Envíen sus llamamientos a: Lieutenant-General Omar Hassan Ahmad al-Basir, President of the Republic of Sudan, President’s Palace, PO Box 281, Khartoum, Sudán. Fax: +249183 779977.
Actualizaciones
Quedan en libertad prisioneros de guerra marroquíes
El 18 de agosto quedaron en libertad 404 prisioneros de guerra marroquíes que habían estado en poder del Frente Polisario durante bastante más de dos decenios. Estas personas habían continuado privadas de libertad durante casi 14 años después del cese de las hostilidades armadas entre Marruecos y el Frente Polisario. Amnistía Internacional había pedido repetidas veces la puesta en libertad de estos prisioneros.
En el contexto de este conflicto, y según la información disponible, unos 250 marroquíes siguen "en paradero desconocido". También se desconoce el paradero de cientos de saharauis que "desaparecieron" a manos de las fuerzas de seguridad marroquíes, principalmente en los años setenta.
Suspensión de ejecución en Uzbekistán
Se ha suspendido la ejecución de Iskandar Khudaiberganov (también conocido como Khudoberganov) tras llamamientos de Amnistía Internacional y otras organizaciones como Madres contra la Pena de Muerte y la Tortura en Uzbekistán. Iskandar ha enviado saludos desde la prisión por intermedio de su hermana, Dilobar Khudaiberganova, que ha hecho campaña incansablemente en su favor. Agradeció las acciones que se realizaron para apoyar su causa y manifestó que incluso los funcionarios de la prisión conocían la campaña de Amnistía Internacional. Como resultado de esa campaña, las condiciones de encarcelamiento han mejorado y ahora, según los informes recibidos, los condenados a muerte pueden hacer ejercicio al aire libre 30 minutos al día.
Sin embargo, el estado de salud de Iskandar Khudaiberganov es muy precario. Mientras esperaba la ejecución contrajo tuberculosis. Su hermana dijo a Amnistía Internacional en agosto: "Le llevamos medicinas, pero no sirve de nada porque en su celda el aire está viciado, y necesitaría buenos alimentos para recuperar la salud pero la comida que les dan a los condenados a muerte es terrible."
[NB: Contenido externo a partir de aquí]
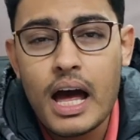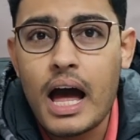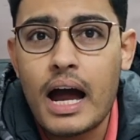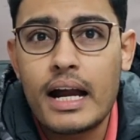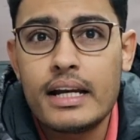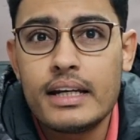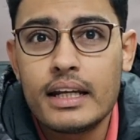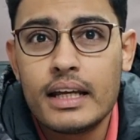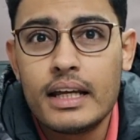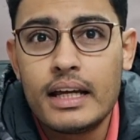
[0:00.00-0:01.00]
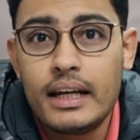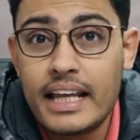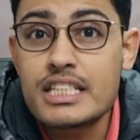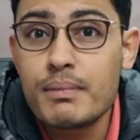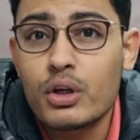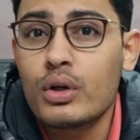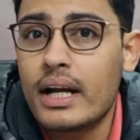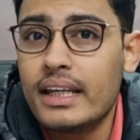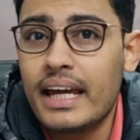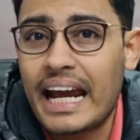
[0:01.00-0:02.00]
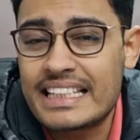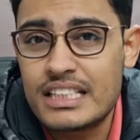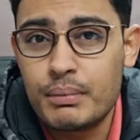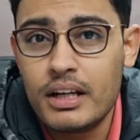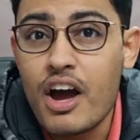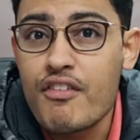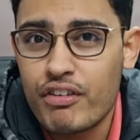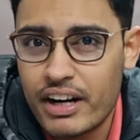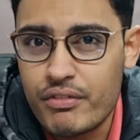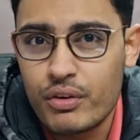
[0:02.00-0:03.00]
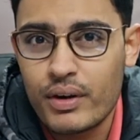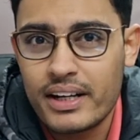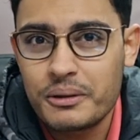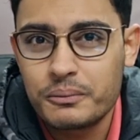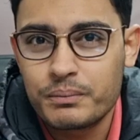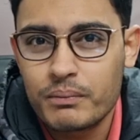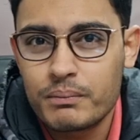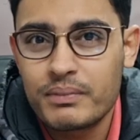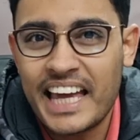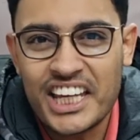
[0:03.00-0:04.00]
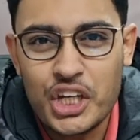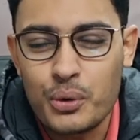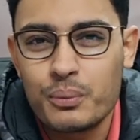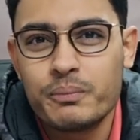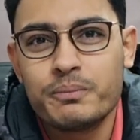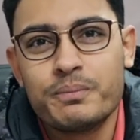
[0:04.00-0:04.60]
and let's make Unani accessible for everyone. Thank you.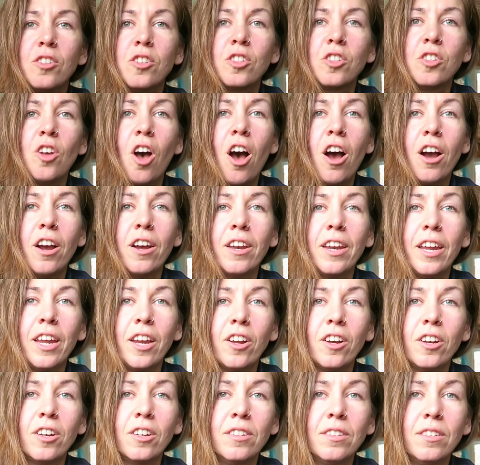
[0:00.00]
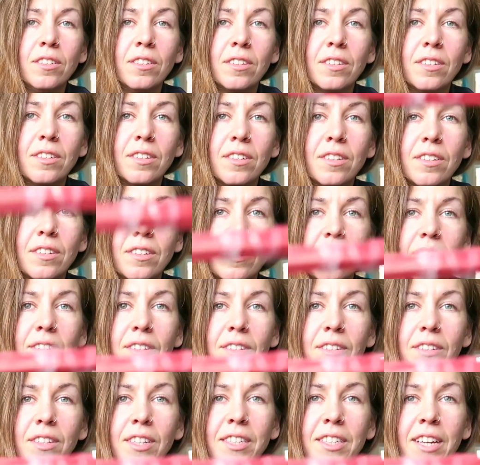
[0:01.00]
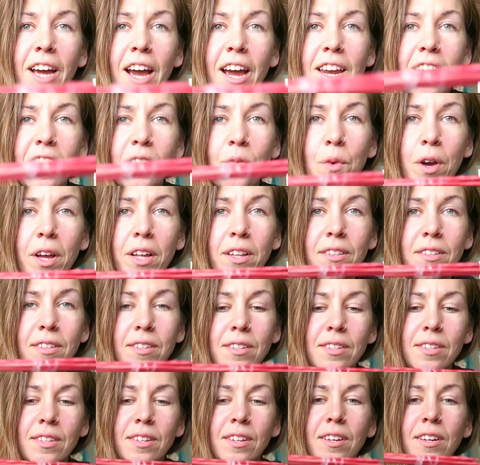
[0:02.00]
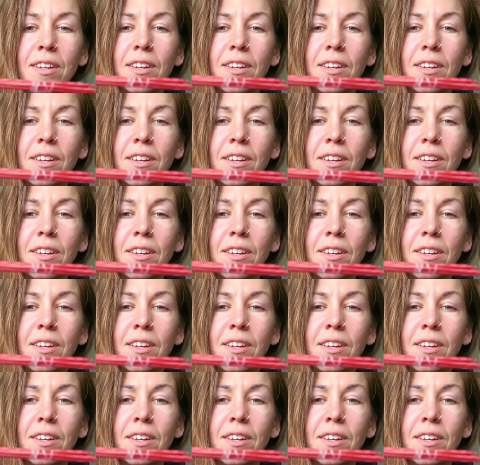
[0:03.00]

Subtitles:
sock needles, the tiny ones,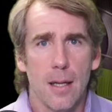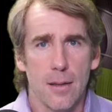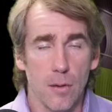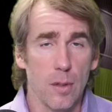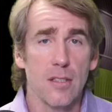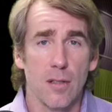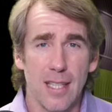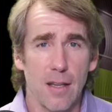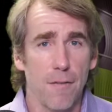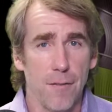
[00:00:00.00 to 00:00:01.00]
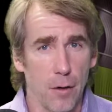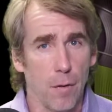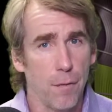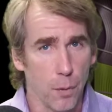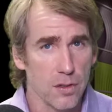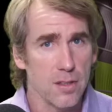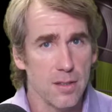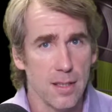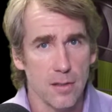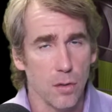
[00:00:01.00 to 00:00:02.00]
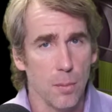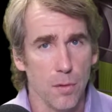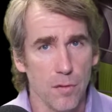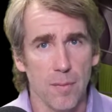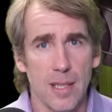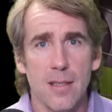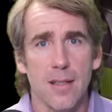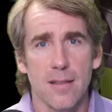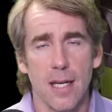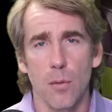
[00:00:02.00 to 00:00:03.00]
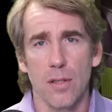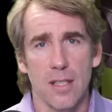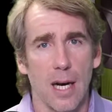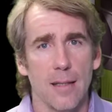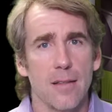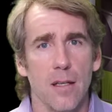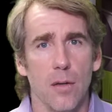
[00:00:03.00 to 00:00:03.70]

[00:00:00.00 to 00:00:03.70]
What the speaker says: or he's going to take the federal forces and he's going to move them into the state of Wisconsin in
Como consecuencia de la presión generada por la campaña de Amnistía Internacional contra la pena de muerte en Uzbekistán, el presidente Islam Karimov promulgó el 1 de agosto un decreto ley en virtud del cual la pena de muerte queda abolida a partir del 1 de enero de 2008. Amnistía Internacional pide ahora a las autoridades que conmuten inmediatamente todas las penas de muerte y suspendan la imposición de esta pena. AI continúa instando a las autoridades a abandonar el secretismo que rodea la aplicación de la pena de muerte. La organización ha pedido, por ejemplo, que revelen a los familiares de los presos ejecutados el lugar donde sus seres queridos están sepultados y que se publiquen estadísticas completas sobre la aplicación de la pena de muerte en Uzbekistán.
Véanse Llamada Internacional, de octubre de 2004, y The Wire, de noviembre de 2004.